Liputan6.com, Jakarta - Menteri Hukum dan HAM Yasonna Laoly membenarkan adanya penggunan peluru tajam pada aksi kerusuhan 21-22 Mei lalu. Namun, peluru itu, kata dia bukan dalam standar milik Polri.
"Saya enggak perlu tapi kita dengar, saya tadi iseng-iseng bicara dengan ketua Komnas di sini. Peluru tajam polisi juga mengakui peluru tajam, tapi peluru tajamnya bukan standar Polri. Itu persoalannya," kata Yasonna di Kompleks Parlemen, Senayan, Jakarta, Kamis (13/6/2019).
Advertisement
Yasonna mengatakan TNI dan Polri tidak diperbolehkan membawa senjata tajam pada saat mengamankan aksi. Meski begitu dia menyerahkan sepenuhnya penyelidikan asal peluru itu kepada polisi.
"Polri dan TNI diperintahkan tidak boleh bawa senjata tajam, hanya peluru karet. Tapi sudahlah serahkan ke polisi untuk jelaskan itu kepda publik. Kita semua awasilah secara konstitusional, Komisi III mengawasi," ungkapnya.
Di tempat yang sama, Ketua Komnas HAM Ahmad Taufan Damanik juga mengatakan ada penggunaan peluru tajam di kerusuhan 22 Mei. Namun, kata dia, Polri tidak tahu siapa yang menembakan peluru tersebut.
"Iya (tidak tahu), dan mereka tentu bertanggungjawab untuk mencari siapa yang menembakan itu. Itu yang tidak kita katakan.

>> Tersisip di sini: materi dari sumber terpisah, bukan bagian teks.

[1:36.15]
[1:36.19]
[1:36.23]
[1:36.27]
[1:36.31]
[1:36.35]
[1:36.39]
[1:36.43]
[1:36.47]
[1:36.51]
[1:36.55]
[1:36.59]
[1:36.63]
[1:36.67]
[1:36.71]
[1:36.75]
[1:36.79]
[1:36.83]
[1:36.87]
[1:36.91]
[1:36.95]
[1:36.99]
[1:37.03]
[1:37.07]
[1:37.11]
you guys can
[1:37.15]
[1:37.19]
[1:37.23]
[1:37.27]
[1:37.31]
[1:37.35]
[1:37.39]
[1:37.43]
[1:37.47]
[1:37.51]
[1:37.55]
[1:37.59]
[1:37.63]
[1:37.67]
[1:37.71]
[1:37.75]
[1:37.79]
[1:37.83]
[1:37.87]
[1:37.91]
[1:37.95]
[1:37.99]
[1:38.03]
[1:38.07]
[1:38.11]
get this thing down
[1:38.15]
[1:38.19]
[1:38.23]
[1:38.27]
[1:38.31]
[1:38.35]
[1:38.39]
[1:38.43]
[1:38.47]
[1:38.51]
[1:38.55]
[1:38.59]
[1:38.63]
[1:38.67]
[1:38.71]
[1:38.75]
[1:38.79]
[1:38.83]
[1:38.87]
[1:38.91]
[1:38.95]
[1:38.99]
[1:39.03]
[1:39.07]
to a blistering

Kita bisa memahami juga bahwa tidak gampang untuk menemukan itu karena TKP saja itu masih kabur," kata Taufan.
Saksikan video pilihan di bawah ini:
Temuan Peluru Tajam
Sebelumnya, saat terjadi kerusuhan di kawasan Slipi, Rabu, 21 Mei lalu ditemukan peluru tajam yang diduga dari dalam mobil Brimob.

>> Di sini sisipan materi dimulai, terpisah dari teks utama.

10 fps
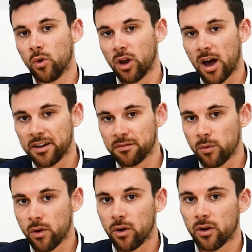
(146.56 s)
line of
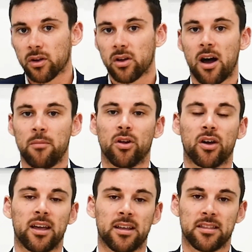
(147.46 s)
work. I'm
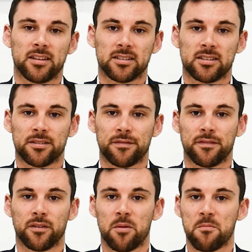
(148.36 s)
looking at this
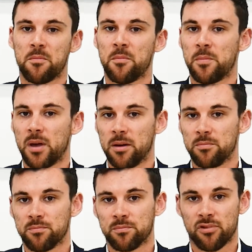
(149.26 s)
from a
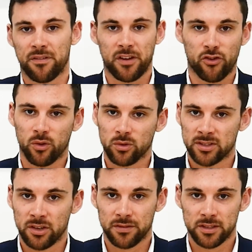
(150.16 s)
professional
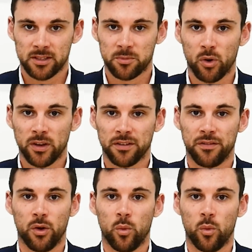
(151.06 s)
services point of view,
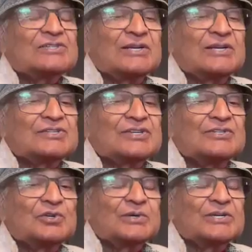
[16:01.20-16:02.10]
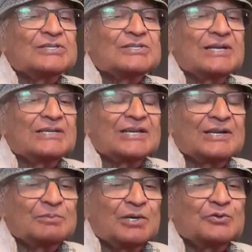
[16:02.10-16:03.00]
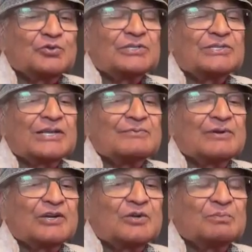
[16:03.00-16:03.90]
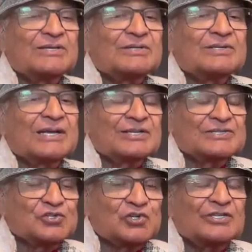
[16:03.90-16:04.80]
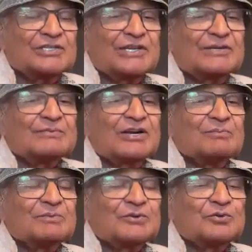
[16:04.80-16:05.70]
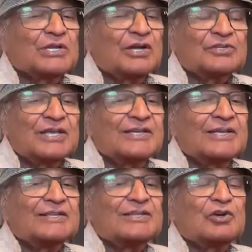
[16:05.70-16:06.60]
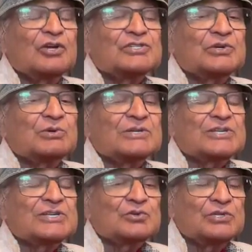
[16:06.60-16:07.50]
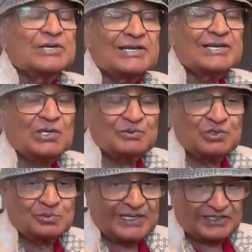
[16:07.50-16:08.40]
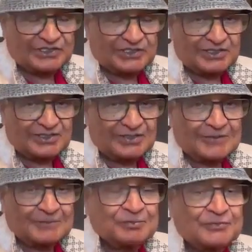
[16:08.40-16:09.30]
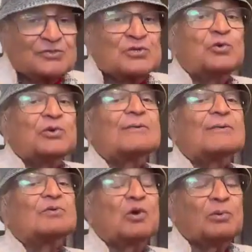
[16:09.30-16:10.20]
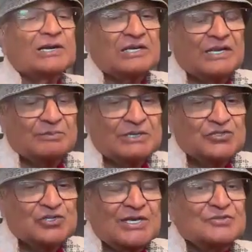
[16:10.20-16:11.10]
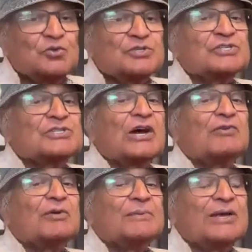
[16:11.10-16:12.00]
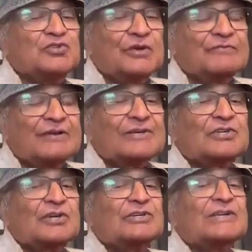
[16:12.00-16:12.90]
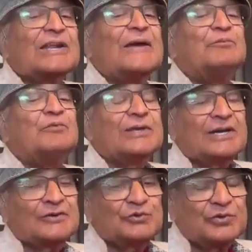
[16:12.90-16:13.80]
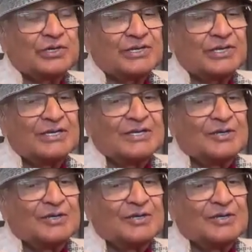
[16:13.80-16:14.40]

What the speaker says: translates into it is that they are polluting the environment, they're destroying the environment without thinking the consequences to the rest of humanity. So we have global climate change, which is now a major factor in every country.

Menurut Kepala Biro Penerangan Masyarakat Divisi Humas Polri, Brigadir Jenderal Polisi Dedi Prasetyo, mobil tersebut milik Komandan Kompi Brimob.
Berdasarkan SOP, Dankie atau Komandan Kompi Brimob diperbolehkan membawa peluru tajam untuk kepentingan anti anarki. Ini pun harus melalui kontrol ketat dari Komandan Pleton atau atasannya. Selain itu, untuk penggunaannya harus langsung melaporkannya kepada Kapolda.
"Anti anarkis dikendalikan langsung oleh Kapolda Metro dalam rangka melakukan penegakan hukum secara tegas dan terukur kepada para perusuh yang nyata-nyata sudah melakukan aksi anarkis yang dapat membahayakan keselamatan masyarakat, aparat dan telah melakukan pengrusakan properti-properti masyarakat dan aparat," jelas Dedi Prasetyo.